To add the final touch, the new chapel, and to link the cathedral to the adjacent St Mary’s, while the organ is under reconstruction.

Fundraising for the whole project will continue this year, construction of the chapel will begin next year – and, if fundraising targets are met, Dean Jo says the whole project will be completed by Christmas Day 2014, to mark the bicentenary of Christianity in Aotearoa New Zealand.

The chair of the chapel design competition judging panel was David Sheppard, the Christchurch-based President-elect of the New Zealand Institute of Architects.

He says the “inherent simplicity and economy of means” of the winning design “ promises to become a perfect complement to the great works of St Mary’s, Architect Charles Towle’s Chancel, Dr Richard Toy’s Nave and forecourt, and Jacky Bowring’s memorial gardens.”

Dean Jo says the cathedral community is “very excited by the vision and possibilities of Fearon Hay’s design.

“Each week literally thousands of people come to the Cathedral precinct, whether for a few quiet moments or as part of a large gathering.”

She says the main purpose of the new chapel is to “enable the Cathedral to better serve the people of Auckland and New Zealand... Fearon Hay understood and interpreted that purpose.”

Dean Jo says the great Cathedrals of Europe show that “these mighty buildings take generations to build.

The new chapel, she says, will be “this generation’s contribution to the Cathedral.”

All the competition designs were put on show and the judging panel took into account public feedback on those designs.

The panel comprised David Sheppard, the president-elect of the NZIA; Dean Jo Kelly-Moore; the Archdeacon of Auckland, The Ven Carole Hughes; and the Chair of the Cathedral Resources Board, David Grove.

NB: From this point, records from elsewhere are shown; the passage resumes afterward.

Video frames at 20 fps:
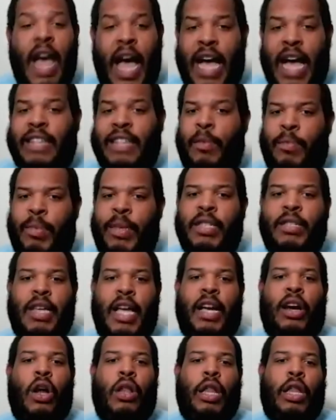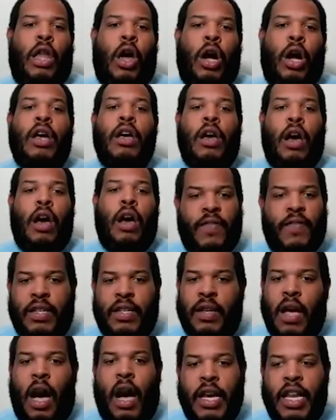as I've been saying all along, of
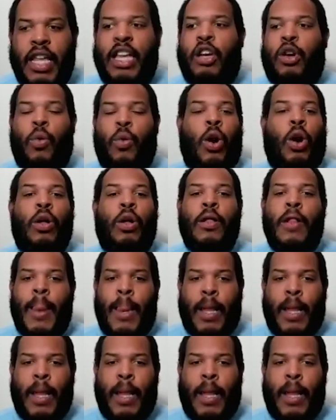this unequal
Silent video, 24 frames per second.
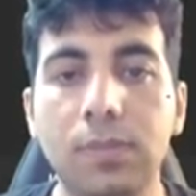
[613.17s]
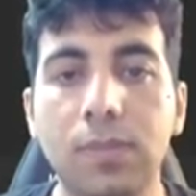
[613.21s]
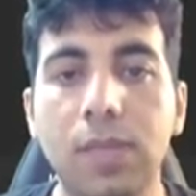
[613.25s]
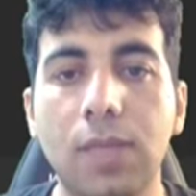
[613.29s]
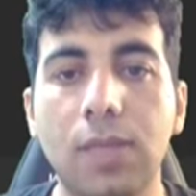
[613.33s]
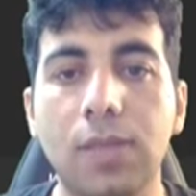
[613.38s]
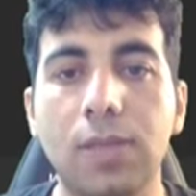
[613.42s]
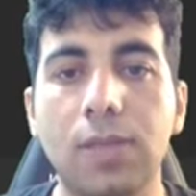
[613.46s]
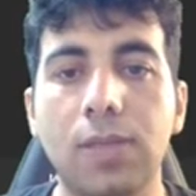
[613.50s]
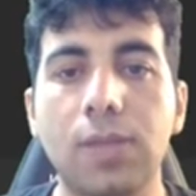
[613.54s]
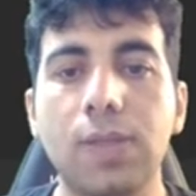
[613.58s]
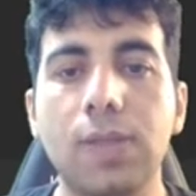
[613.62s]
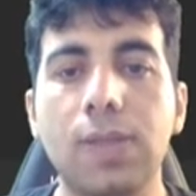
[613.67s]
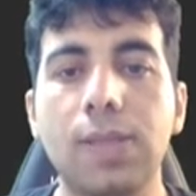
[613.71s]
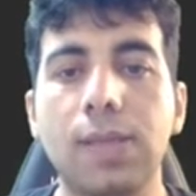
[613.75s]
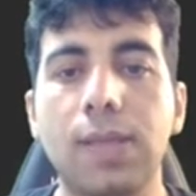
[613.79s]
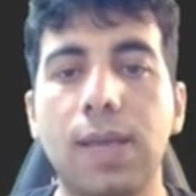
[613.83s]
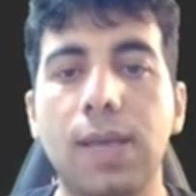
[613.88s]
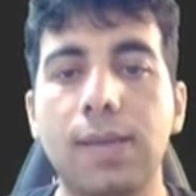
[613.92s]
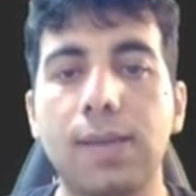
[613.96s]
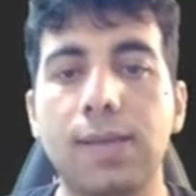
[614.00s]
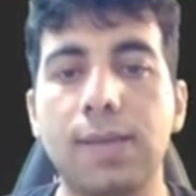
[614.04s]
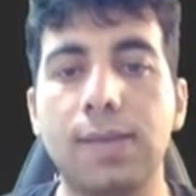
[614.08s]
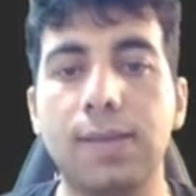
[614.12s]
So this is
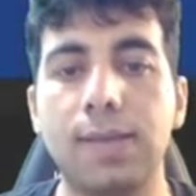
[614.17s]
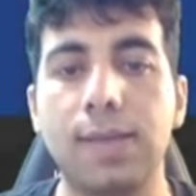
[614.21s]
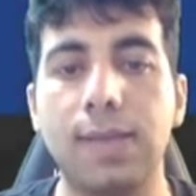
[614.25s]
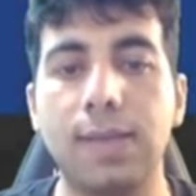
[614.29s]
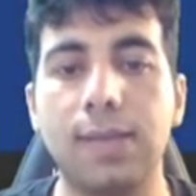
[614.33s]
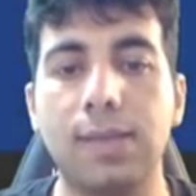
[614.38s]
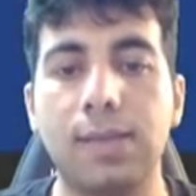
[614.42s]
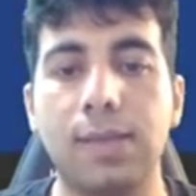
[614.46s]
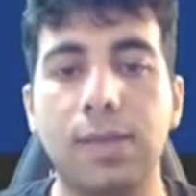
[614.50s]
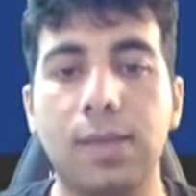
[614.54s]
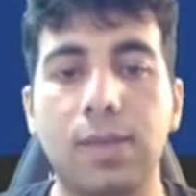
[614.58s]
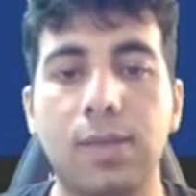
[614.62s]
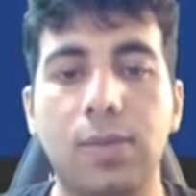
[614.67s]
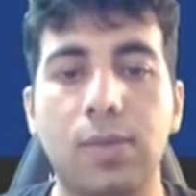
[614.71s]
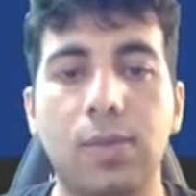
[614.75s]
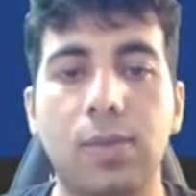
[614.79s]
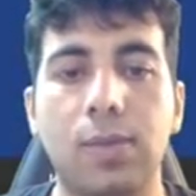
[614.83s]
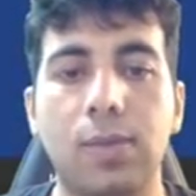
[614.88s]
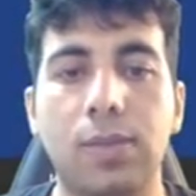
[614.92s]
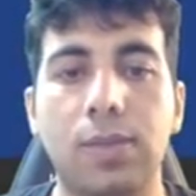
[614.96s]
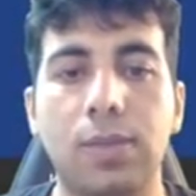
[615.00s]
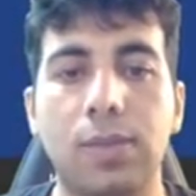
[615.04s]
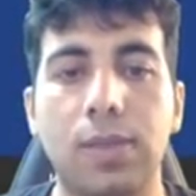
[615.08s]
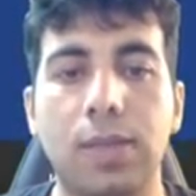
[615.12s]
kind of static. I don't
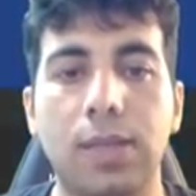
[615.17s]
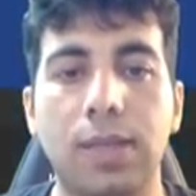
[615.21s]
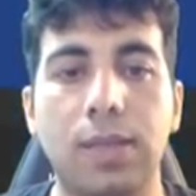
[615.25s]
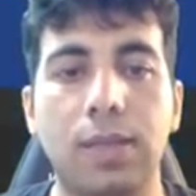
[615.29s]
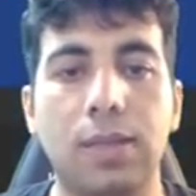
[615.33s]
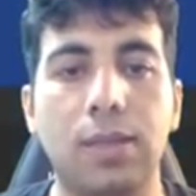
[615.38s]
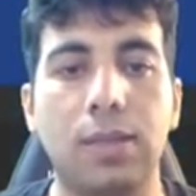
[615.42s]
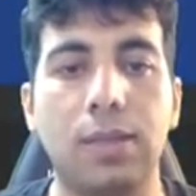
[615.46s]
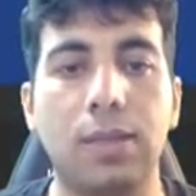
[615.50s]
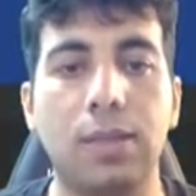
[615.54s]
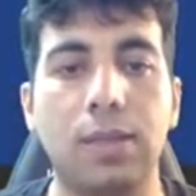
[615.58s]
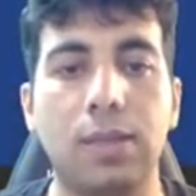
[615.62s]
want to like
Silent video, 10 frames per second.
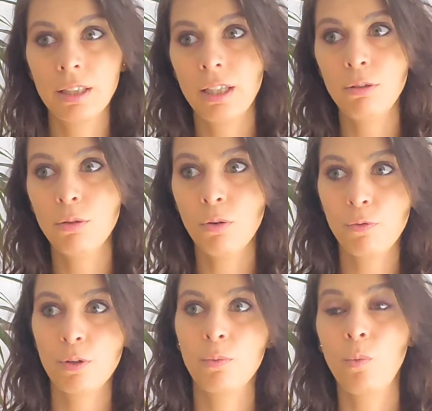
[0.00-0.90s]
and then you go
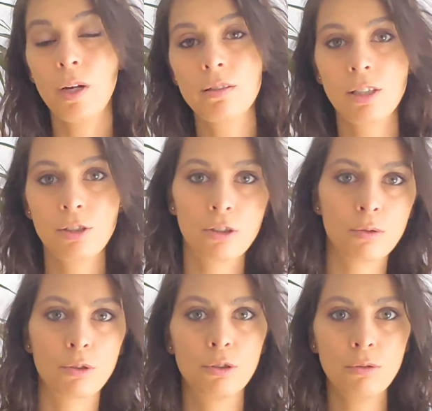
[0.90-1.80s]
for one
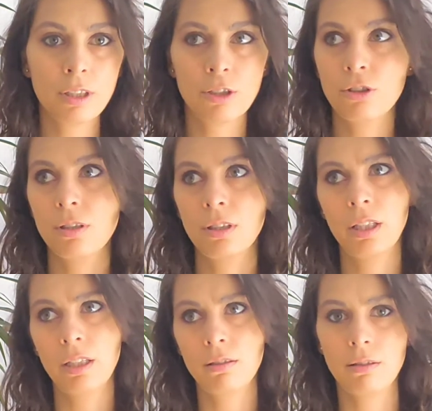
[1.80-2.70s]
session or two sessions
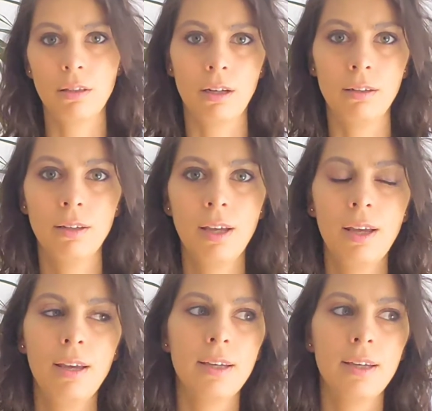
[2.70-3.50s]
and then it's done.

Designs for the Chapel can be found here

A brief history of the Holy Trinity Cathedral site

  • 1843 Bishop Selwyn bought the land for a Cathedral for Auckland. He described it as “a noble site”.
  • 1935 publishing heiress Mina Horton bequeathed funds to build a Cathedral.
  • 1959 work started on the liturgical East end (geographic South end) designed by local architect Charles Towle .
  • 1973 stage 1, the sanctuary, now referred to as “the gothic section”, was first used. Until then St Mary’s Church, across Parnell Road, had acted as pro Cathedral.
  • 1982 St Mary’s was moved across Parnell Rd to the Cathedral, as St Mary’s in Holy Trinity, similar to St Margaret’s in Westminster.
  • 1992 the nave, designed by Professor Richard Toy was added.
  • The Cathedral is oriented so that great windows, intended for the south, look out the 5km to the volcanic cone of One Tree Hill, framed by Mt St John and Mt Hobson.